A Stanford professor is deflecting criticism after allegedly deleting data from research associated with a year-old study in order to avoid inadvertently showing how green energy will kill millions of long-term jobs.
Prof. Mark Jacobson rebuked criticisms brought by Steve Everley of Energy In Depth, an oil industry-backed education project, that supplementary data actually showed using 100 percent green energy would result in 1.2 million jobs being eliminated from the economy.
Jacobson said Everley’s claim was a “flat out lie” and relied on “faked data.”
Everley’s claim was based on data taken from Jacobson’s own research, but when Everley went back to show the Stanford professor that the proof was in his own online files, he found the data was gone — Jacobson had deleted it just hours after Everley exposed the job loss numbers.
“On his website, Dr. Jacobson houses a number of supporting documents for his research on a 100 percent renewables transition, including a Microsoft Excel file that shows everything from assumptions about levelized costs of electricity to jobs estimates and energy demand projections,” Everley wrote Wednesday of Jacobson’s data showing green energy would kill jobs.
“But now the spreadsheet on Dr. Jacobson’s website no longer shows a loss of ‘Net Long Term Jobs,’” Everley wrote. “In fact, the highlighted column has been deleted from the document entirely.”
Jacobson deleted the data from his study’s supplementary material about 11 hours after Everley published his criticism Jan 5. Jacobson then took to Twitter to lambast Everley for allegedly faking the data.
“Whereas I have experienced cases where people didn’t like our results because they affected their energy of choice, this is the first time I’ve come across someone (Everley) actually falsifying data from our study then refusing to correct it when informed of the error,” Jacobson told Media Matters.
Jacobson insists to The Daily Caller News Foundation that no “real” data was deleted from his study’s online supplementary material. He claims the data Everley used was “test” data.
Jacobson also said the reason he deleted the data after Everley’s article was because the spreadsheet it was on was “humongous” and filled with “dead” test numbers.
— Mark Z. Jacobson (@mzjacobson) January 13, 2016
Jacobson’s study claims that phasing out fossil use in the U.S. and powering the country with 100 percent would create more than 2 million jobs on net after accounting for jobs lost in coal mining, oil extraction and other industries.
Most of the jobs created by green energy, however, are in construction and not long-term operations jobs. It was based on this data that Jacobson concluded 1.2 million long-term jobs would be lost — the same data that Everley cited.
“Jacobson’s data show a net job gain because ‘Construction’ jobs created from a transition to 100 percent renewables would exceed the number of ‘Long Term Jobs’ lost,” Everley wrote. “Many environmental activists who have promoted Jacobson’s plan have spent years denigrating construction work as being inferior to what they called ‘real jobs.’”
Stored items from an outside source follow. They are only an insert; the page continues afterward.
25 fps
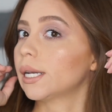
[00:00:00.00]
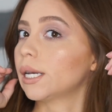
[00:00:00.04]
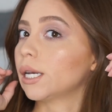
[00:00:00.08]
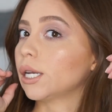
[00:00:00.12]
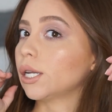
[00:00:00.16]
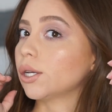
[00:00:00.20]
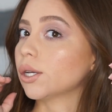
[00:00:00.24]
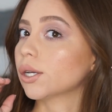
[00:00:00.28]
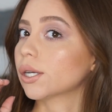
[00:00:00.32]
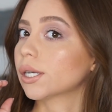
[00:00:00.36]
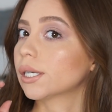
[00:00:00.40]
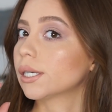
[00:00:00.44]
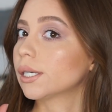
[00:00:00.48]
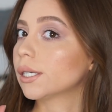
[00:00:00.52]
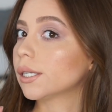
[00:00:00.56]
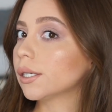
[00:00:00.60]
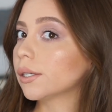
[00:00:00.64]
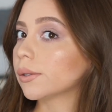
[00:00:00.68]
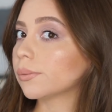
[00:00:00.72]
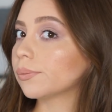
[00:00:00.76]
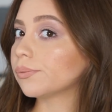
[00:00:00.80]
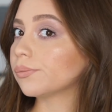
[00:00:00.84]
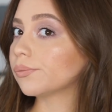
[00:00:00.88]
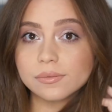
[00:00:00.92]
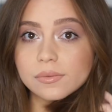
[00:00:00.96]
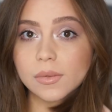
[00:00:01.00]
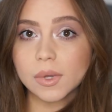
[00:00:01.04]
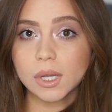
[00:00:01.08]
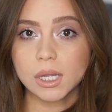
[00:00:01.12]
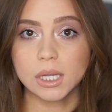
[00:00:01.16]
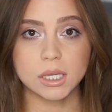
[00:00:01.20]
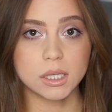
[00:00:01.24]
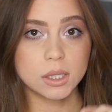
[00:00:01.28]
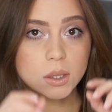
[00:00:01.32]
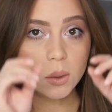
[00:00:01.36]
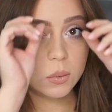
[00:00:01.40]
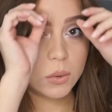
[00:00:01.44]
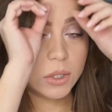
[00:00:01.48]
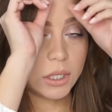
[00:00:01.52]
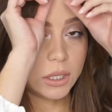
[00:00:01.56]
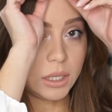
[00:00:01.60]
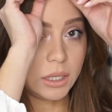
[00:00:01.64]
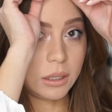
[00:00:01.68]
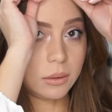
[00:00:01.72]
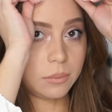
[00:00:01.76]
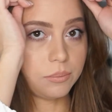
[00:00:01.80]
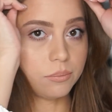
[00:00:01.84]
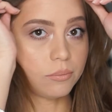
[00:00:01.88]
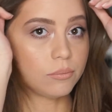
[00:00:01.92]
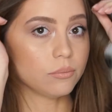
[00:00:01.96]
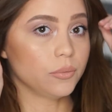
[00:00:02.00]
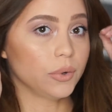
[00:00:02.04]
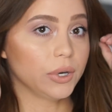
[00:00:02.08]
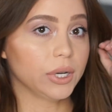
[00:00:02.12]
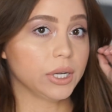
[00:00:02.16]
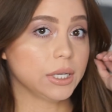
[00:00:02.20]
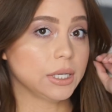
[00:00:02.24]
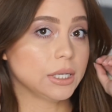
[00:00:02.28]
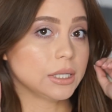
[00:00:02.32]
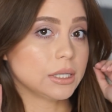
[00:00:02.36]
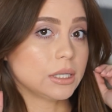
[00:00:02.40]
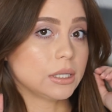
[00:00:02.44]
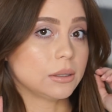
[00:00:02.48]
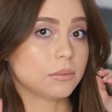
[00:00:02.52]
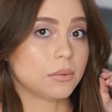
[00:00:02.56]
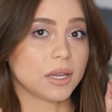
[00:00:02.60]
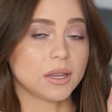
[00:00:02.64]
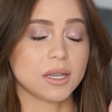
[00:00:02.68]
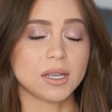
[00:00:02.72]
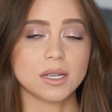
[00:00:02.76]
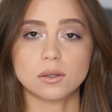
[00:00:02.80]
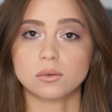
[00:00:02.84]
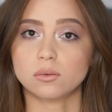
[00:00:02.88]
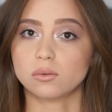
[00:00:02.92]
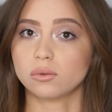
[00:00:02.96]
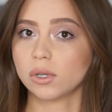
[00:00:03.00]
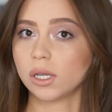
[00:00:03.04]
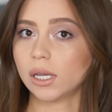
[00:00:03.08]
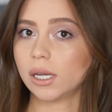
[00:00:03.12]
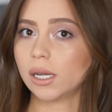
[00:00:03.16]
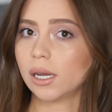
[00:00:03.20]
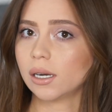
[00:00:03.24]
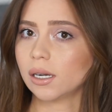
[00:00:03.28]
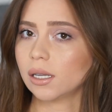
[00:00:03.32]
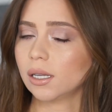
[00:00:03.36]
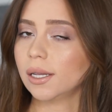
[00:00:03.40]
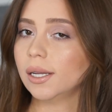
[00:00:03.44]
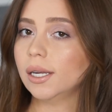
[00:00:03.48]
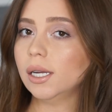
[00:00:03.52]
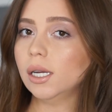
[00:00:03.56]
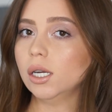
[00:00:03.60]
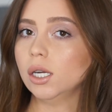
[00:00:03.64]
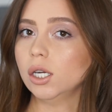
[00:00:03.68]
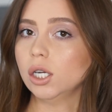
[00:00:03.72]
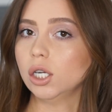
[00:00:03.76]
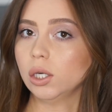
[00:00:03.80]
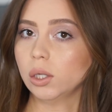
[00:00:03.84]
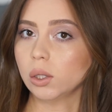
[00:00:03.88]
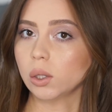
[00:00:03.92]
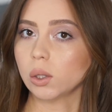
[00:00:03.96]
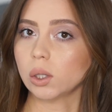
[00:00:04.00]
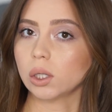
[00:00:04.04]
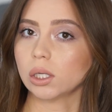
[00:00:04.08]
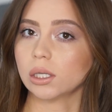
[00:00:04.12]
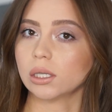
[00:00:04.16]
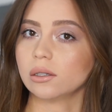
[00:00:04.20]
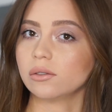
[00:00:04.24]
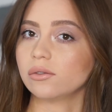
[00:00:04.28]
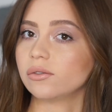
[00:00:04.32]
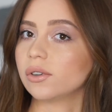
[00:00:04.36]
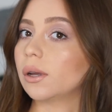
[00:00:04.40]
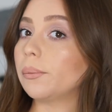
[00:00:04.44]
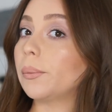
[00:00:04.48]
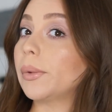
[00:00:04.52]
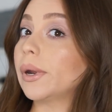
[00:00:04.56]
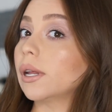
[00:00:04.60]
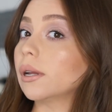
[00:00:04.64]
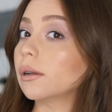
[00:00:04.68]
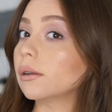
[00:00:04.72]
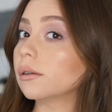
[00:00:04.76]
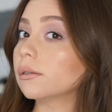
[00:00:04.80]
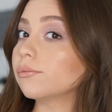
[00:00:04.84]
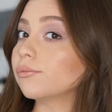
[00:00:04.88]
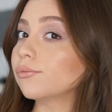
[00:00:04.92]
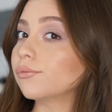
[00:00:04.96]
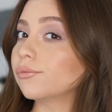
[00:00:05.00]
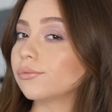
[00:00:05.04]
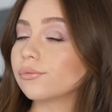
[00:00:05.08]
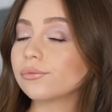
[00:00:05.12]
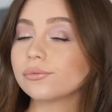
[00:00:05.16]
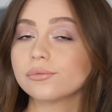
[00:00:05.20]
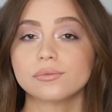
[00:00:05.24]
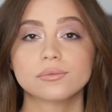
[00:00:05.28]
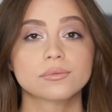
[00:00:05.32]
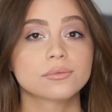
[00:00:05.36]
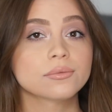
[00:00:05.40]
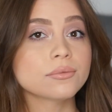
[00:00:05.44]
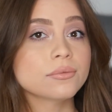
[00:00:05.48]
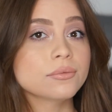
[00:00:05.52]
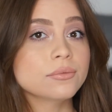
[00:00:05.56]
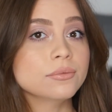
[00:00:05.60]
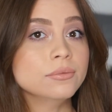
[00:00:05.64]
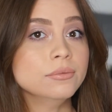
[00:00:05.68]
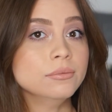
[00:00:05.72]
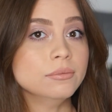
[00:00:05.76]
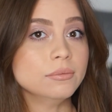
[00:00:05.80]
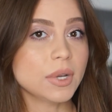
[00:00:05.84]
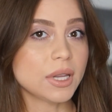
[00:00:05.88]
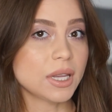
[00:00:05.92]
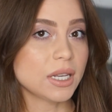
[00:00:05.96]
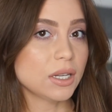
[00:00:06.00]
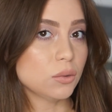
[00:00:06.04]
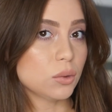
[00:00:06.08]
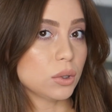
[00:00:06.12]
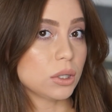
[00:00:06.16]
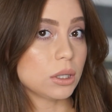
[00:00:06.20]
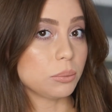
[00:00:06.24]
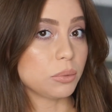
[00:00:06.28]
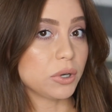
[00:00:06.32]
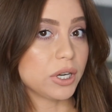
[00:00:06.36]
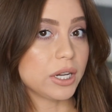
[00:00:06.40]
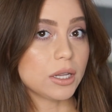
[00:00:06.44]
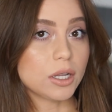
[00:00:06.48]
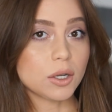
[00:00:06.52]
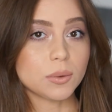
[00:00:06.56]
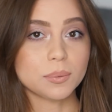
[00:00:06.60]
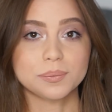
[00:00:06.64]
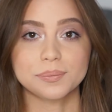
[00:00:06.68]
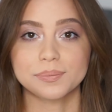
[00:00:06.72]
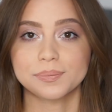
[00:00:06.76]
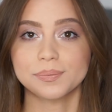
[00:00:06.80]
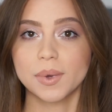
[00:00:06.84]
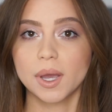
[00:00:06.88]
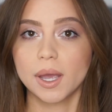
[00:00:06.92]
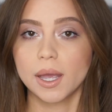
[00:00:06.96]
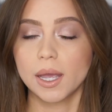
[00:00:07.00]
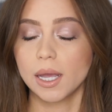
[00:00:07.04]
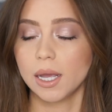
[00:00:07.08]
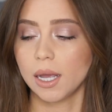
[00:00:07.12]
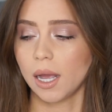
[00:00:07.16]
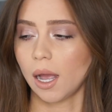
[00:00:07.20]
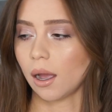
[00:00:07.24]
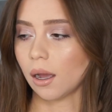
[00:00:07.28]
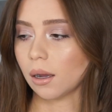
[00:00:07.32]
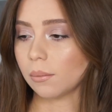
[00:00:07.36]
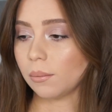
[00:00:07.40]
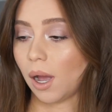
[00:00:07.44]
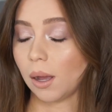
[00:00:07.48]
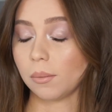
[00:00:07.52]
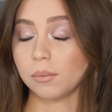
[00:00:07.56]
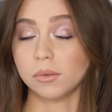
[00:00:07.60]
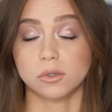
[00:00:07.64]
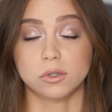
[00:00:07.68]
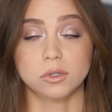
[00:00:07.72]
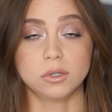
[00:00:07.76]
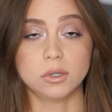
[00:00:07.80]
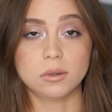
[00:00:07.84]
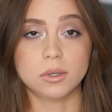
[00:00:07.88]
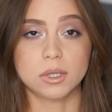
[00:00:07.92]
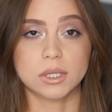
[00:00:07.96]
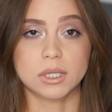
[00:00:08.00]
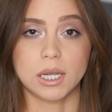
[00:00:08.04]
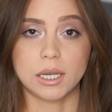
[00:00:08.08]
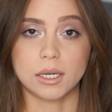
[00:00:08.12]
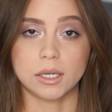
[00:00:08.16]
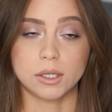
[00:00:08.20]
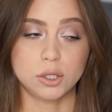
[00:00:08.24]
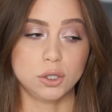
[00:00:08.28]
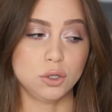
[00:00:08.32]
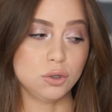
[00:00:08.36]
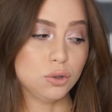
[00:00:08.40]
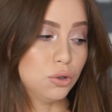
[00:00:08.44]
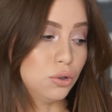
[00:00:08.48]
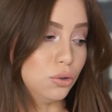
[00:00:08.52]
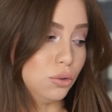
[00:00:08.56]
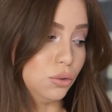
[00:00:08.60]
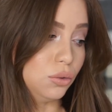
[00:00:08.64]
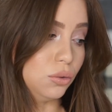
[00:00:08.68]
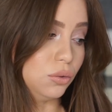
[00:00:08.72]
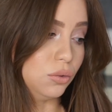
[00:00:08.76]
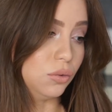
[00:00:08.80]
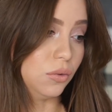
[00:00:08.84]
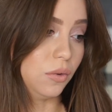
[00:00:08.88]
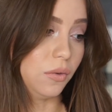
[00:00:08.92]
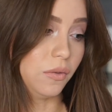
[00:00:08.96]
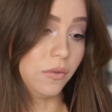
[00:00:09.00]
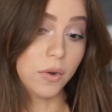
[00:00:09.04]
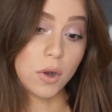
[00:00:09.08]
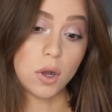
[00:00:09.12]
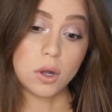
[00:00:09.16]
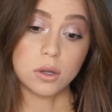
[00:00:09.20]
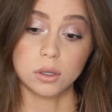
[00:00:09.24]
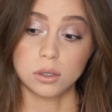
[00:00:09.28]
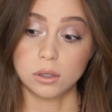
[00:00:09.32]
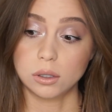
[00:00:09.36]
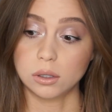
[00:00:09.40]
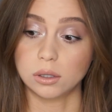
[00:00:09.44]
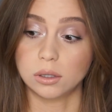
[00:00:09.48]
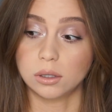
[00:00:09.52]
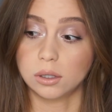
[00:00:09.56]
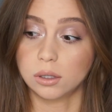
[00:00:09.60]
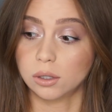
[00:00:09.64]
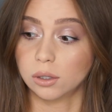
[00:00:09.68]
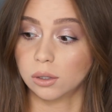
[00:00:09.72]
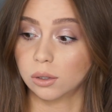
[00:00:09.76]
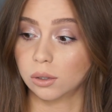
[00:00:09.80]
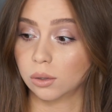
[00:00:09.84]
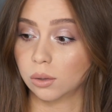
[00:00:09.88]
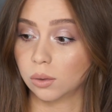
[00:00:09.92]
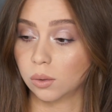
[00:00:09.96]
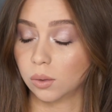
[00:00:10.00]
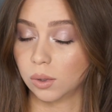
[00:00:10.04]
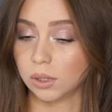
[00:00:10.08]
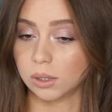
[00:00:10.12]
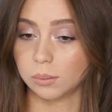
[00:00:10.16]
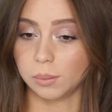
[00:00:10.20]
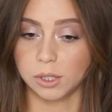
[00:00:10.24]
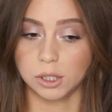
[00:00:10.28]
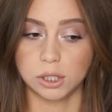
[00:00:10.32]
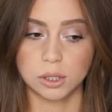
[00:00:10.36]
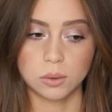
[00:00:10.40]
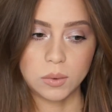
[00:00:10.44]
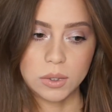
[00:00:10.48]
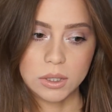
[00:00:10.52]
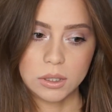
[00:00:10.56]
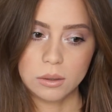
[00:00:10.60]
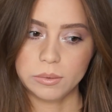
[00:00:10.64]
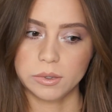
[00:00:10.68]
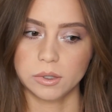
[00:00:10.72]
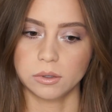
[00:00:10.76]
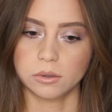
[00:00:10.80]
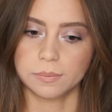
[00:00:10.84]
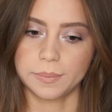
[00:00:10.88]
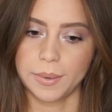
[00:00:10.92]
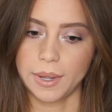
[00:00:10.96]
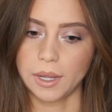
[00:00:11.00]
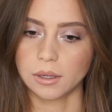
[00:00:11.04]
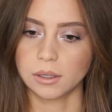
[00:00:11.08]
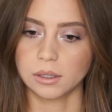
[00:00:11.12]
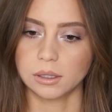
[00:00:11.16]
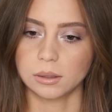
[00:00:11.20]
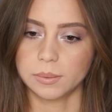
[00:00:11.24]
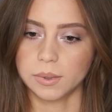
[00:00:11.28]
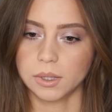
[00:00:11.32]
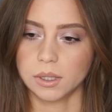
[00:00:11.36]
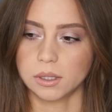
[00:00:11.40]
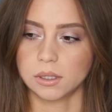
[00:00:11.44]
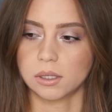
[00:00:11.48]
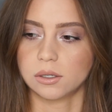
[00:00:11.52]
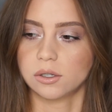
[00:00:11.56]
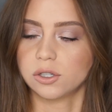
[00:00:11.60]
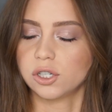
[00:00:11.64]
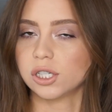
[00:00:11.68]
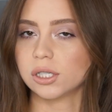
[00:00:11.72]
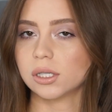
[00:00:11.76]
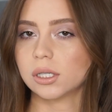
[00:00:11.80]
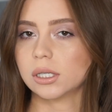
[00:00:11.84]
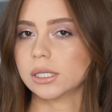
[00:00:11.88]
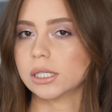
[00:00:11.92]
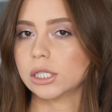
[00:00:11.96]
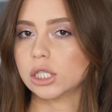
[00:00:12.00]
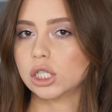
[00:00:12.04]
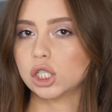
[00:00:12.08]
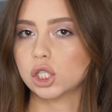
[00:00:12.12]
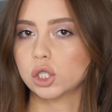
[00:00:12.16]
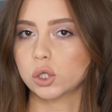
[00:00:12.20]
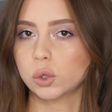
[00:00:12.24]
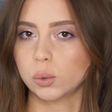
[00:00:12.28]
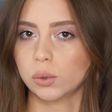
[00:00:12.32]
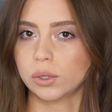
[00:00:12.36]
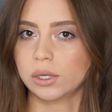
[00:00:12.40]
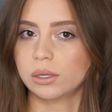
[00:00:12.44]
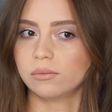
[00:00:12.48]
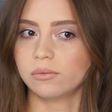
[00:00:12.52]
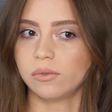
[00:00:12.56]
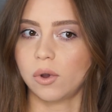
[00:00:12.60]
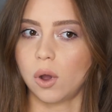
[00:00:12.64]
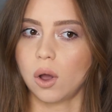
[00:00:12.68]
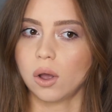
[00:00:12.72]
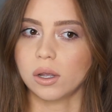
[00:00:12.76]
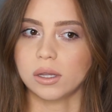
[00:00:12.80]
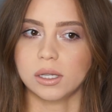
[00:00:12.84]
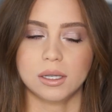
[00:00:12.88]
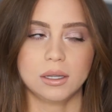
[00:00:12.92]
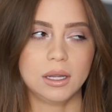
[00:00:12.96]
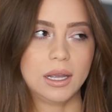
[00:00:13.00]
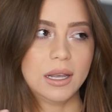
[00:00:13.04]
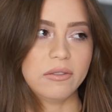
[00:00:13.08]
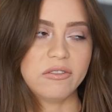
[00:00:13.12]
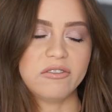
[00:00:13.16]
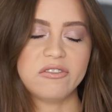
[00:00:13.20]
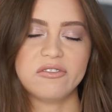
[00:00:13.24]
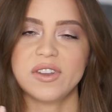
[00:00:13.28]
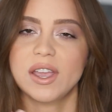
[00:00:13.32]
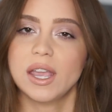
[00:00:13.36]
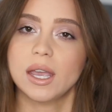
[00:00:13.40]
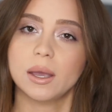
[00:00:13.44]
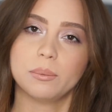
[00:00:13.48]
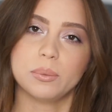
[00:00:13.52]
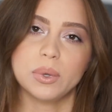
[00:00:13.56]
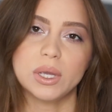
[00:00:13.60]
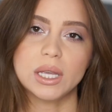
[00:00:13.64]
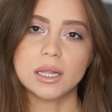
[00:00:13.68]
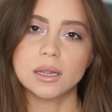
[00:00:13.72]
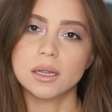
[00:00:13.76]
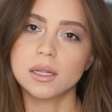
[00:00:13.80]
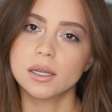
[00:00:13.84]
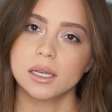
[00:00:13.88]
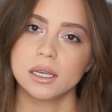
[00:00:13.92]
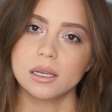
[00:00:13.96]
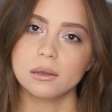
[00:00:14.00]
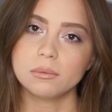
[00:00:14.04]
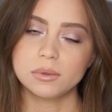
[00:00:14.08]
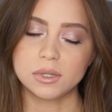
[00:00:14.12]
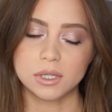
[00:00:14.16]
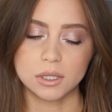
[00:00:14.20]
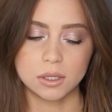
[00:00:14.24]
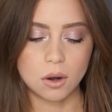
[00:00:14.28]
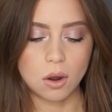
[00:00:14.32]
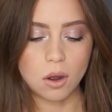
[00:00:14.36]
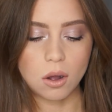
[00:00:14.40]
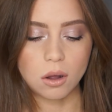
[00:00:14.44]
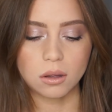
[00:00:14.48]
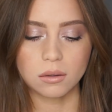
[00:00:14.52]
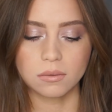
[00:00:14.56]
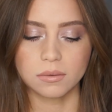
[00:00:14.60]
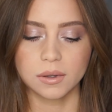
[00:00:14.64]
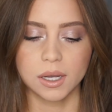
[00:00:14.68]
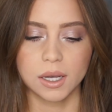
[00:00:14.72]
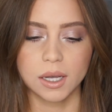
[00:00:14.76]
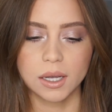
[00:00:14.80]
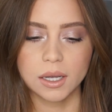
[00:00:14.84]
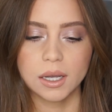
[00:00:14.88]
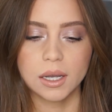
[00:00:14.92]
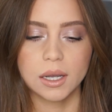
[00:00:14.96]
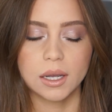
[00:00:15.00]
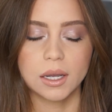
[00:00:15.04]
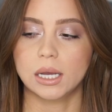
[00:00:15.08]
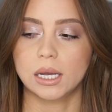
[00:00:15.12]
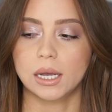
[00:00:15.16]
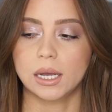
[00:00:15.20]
look. I think pretty easy. I think it's really kind of like girly feminine. I think it's really pretty though. I'm so excited to do fall looks though, especially with some of those palettes because they're just like scream fall, and then like vampy lips and all of that.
Author’s clarification: Everley’s claims are based on data taken from supplementary documents posted online associated with a study Jacobson published in 2015. The data Everley found was not from the study itself, but from the materials posted online that supplement the study claiming the U.S. can run off 100 percent green energy. Those materials contain “the derivation of all numbers” from Jacobson’s 2015 study. So, Everley is not arguing Jacobson deleted numbers from his actual study, but from supplementary materials posted online that are associated with his research. The article has been corrected to provide further clarification.